Problem to solve: Transcribe each of the records below exactly, excluding all pictures.

*** Begin section ***

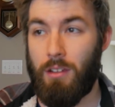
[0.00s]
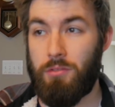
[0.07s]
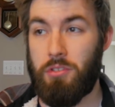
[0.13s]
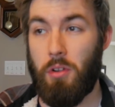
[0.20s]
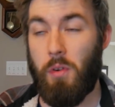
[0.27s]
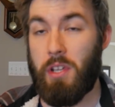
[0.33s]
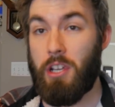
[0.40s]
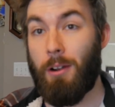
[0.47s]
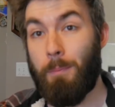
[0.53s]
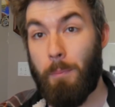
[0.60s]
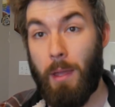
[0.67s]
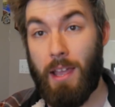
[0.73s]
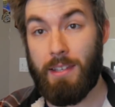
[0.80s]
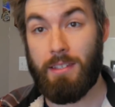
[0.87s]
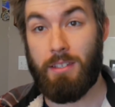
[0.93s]
doing your
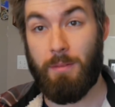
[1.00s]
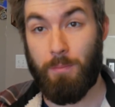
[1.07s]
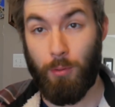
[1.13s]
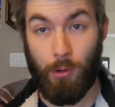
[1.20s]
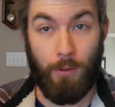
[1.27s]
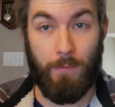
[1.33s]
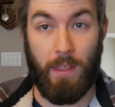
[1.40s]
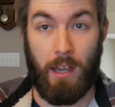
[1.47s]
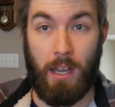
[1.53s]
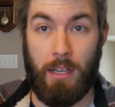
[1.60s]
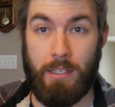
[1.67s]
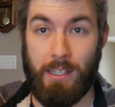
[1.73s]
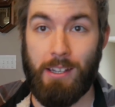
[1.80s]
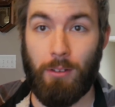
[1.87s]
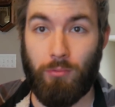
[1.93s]
best to prove that
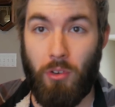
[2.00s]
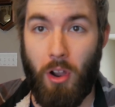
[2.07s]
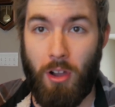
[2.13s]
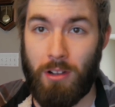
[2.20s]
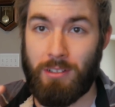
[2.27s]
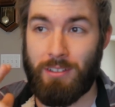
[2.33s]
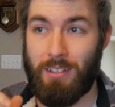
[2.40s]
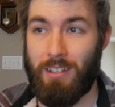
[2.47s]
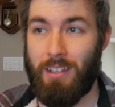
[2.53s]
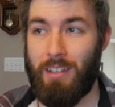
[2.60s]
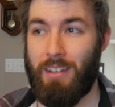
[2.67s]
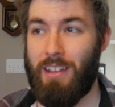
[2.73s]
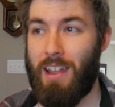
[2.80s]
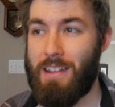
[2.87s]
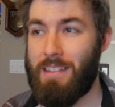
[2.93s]
idea wrong,
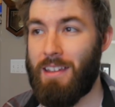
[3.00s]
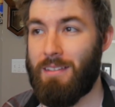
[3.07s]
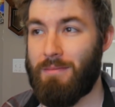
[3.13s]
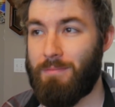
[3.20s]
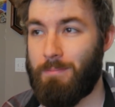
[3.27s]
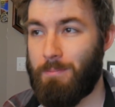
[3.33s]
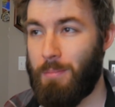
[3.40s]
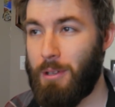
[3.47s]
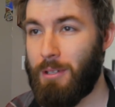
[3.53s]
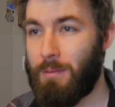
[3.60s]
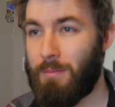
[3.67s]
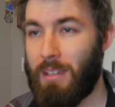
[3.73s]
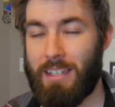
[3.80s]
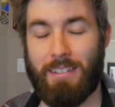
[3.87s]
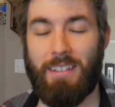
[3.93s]
and then
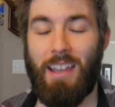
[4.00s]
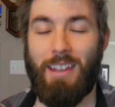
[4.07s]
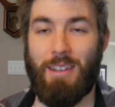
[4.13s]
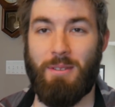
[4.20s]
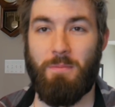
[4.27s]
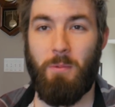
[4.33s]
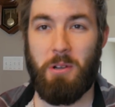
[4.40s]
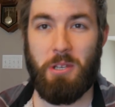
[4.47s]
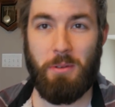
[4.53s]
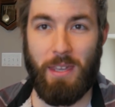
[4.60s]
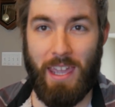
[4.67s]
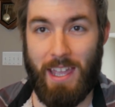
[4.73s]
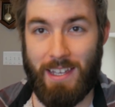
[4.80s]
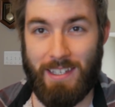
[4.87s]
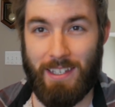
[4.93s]
being excited when you
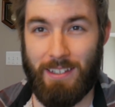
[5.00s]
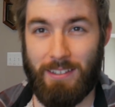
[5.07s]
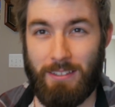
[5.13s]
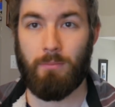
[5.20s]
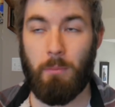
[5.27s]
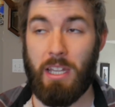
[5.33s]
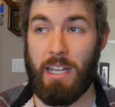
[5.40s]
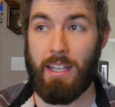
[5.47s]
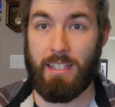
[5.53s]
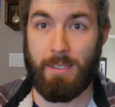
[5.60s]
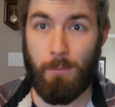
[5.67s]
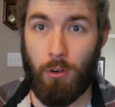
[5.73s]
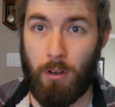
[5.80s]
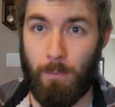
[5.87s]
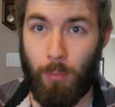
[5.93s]
can't. Meaning it's
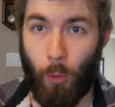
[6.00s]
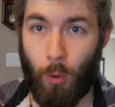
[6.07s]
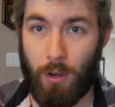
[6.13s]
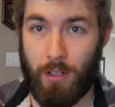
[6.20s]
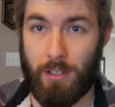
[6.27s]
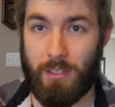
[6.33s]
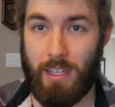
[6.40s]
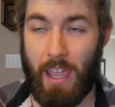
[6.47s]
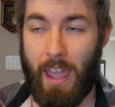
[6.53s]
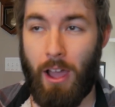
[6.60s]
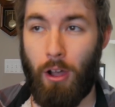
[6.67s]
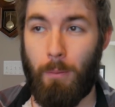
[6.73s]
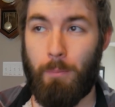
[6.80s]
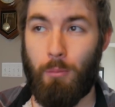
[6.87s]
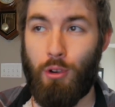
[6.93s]
more important to
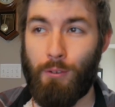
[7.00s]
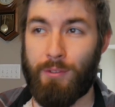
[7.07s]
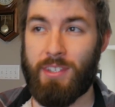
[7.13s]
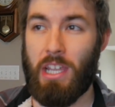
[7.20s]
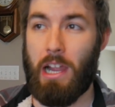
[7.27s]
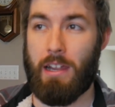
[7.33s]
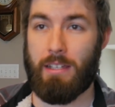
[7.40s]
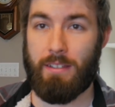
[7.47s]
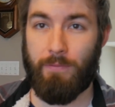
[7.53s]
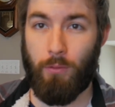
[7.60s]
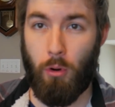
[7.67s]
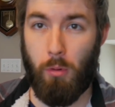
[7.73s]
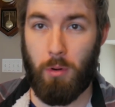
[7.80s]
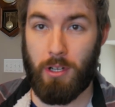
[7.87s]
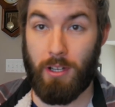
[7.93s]
help move science
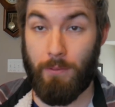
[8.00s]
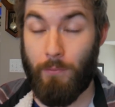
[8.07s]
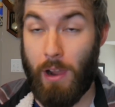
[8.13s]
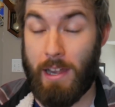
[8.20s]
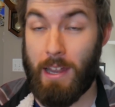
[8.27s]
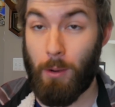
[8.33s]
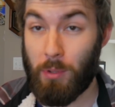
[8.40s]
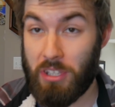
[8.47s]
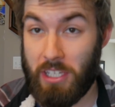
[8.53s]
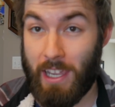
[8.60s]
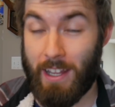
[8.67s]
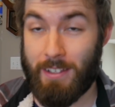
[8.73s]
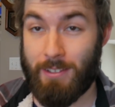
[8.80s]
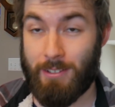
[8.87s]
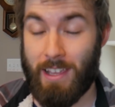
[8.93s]
forward and find out what the
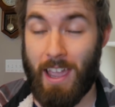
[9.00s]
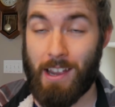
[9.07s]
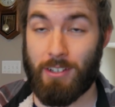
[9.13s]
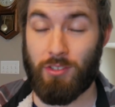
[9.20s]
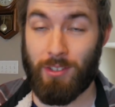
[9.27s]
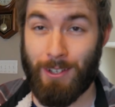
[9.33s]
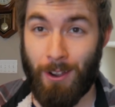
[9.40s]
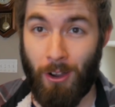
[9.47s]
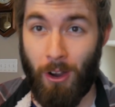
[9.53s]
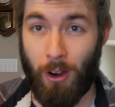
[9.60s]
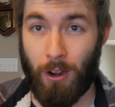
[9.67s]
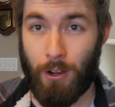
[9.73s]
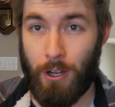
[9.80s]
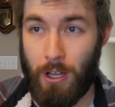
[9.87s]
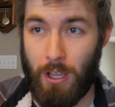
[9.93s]
answers actually
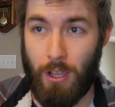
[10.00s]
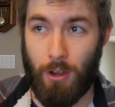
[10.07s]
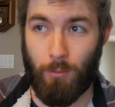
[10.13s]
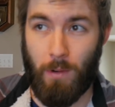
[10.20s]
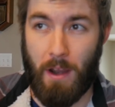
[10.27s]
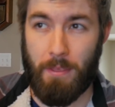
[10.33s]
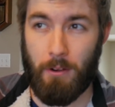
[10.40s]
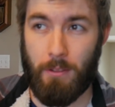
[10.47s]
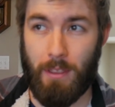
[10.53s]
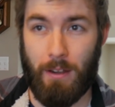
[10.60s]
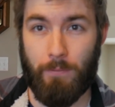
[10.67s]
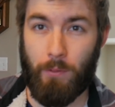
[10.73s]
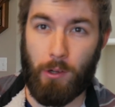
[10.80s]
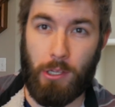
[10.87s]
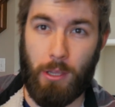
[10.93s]
are, rather than
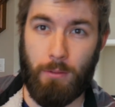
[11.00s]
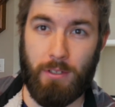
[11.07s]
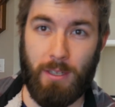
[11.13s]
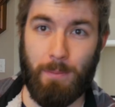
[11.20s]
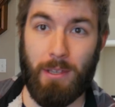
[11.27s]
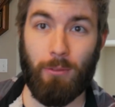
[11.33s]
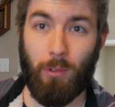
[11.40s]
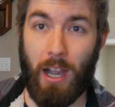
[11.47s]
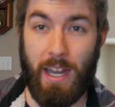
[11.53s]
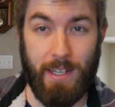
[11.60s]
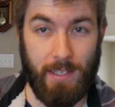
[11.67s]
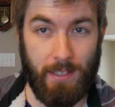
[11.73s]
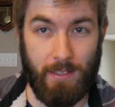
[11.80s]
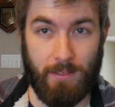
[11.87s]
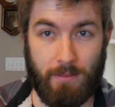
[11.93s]
for you to be right.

*** End section ***

Written answer:
[0.00s]
[0.07s]
[0.13s]
[0.20s]
[0.27s]
[0.33s]
[0.40s]
[0.47s]
[0.53s]
[0.60s]
[0.67s]
[0.73s]
[0.80s]
[0.87s]
[0.93s]
doing your
[1.00s]
[1.07s]
[1.13s]
[1.20s]
[1.27s]
[1.33s]
[1.40s]
[1.47s]
[1.53s]
[1.60s]
[1.67s]
[1.73s]
[1.80s]
[1.87s]
[1.93s]
best to prove that
[2.00s]
[2.07s]
[2.13s]
[2.20s]
[2.27s]
[2.33s]
[2.40s]
[2.47s]
[2.53s]
[2.60s]
[2.67s]
[2.73s]
[2.80s]
[2.87s]
[2.93s]
idea wrong,
[3.00s]
[3.07s]
[3.13s]
[3.20s]
[3.27s]
[3.33s]
[3.40s]
[3.47s]
[3.53s]
[3.60s]
[3.67s]
[3.73s]
[3.80s]
[3.87s]
[3.93s]
and then
[4.00s]
[4.07s]
[4.13s]
[4.20s]
[4.27s]
[4.33s]
[4.40s]
[4.47s]
[4.53s]
[4.60s]
[4.67s]
[4.73s]
[4.80s]
[4.87s]
[4.93s]
being excited when you
[5.00s]
[5.07s]
[5.13s]
[5.20s]
[5.27s]
[5.33s]
[5.40s]
[5.47s]
[5.53s]
[5.60s]
[5.67s]
[5.73s]
[5.80s]
[5.87s]
[5.93s]
can't. Meaning it's
[6.00s]
[6.07s]
[6.13s]
[6.20s]
[6.27s]
[6.33s]
[6.40s]
[6.47s]
[6.53s]
[6.60s]
[6.67s]
[6.73s]
[6.80s]
[6.87s]
[6.93s]
more important to
[7.00s]
[7.07s]
[7.13s]
[7.20s]
[7.27s]
[7.33s]
[7.40s]
[7.47s]
[7.53s]
[7.60s]
[7.67s]
[7.73s]
[7.80s]
[7.87s]
[7.93s]
help move science
[8.00s]
[8.07s]
[8.13s]
[8.20s]
[8.27s]
[8.33s]
[8.40s]
[8.47s]
[8.53s]
[8.60s]
[8.67s]
[8.73s]
[8.80s]
[8.87s]
[8.93s]
forward and find out what the
[9.00s]
[9.07s]
[9.13s]
[9.20s]
[9.27s]
[9.33s]
[9.40s]
[9.47s]
[9.53s]
[9.60s]
[9.67s]
[9.73s]
[9.80s]
[9.87s]
[9.93s]
answers actually
[10.00s]
[10.07s]
[10.13s]
[10.20s]
[10.27s]
[10.33s]
[10.40s]
[10.47s]
[10.53s]
[10.60s]
[10.67s]
[10.73s]
[10.80s]
[10.87s]
[10.93s]
are, rather than
[11.00s]
[11.07s]
[11.13s]
[11.20s]
[11.27s]
[11.33s]
[11.40s]
[11.47s]
[11.53s]
[11.60s]
[11.67s]
[11.73s]
[11.80s]
[11.87s]
[11.93s]
for you to be right.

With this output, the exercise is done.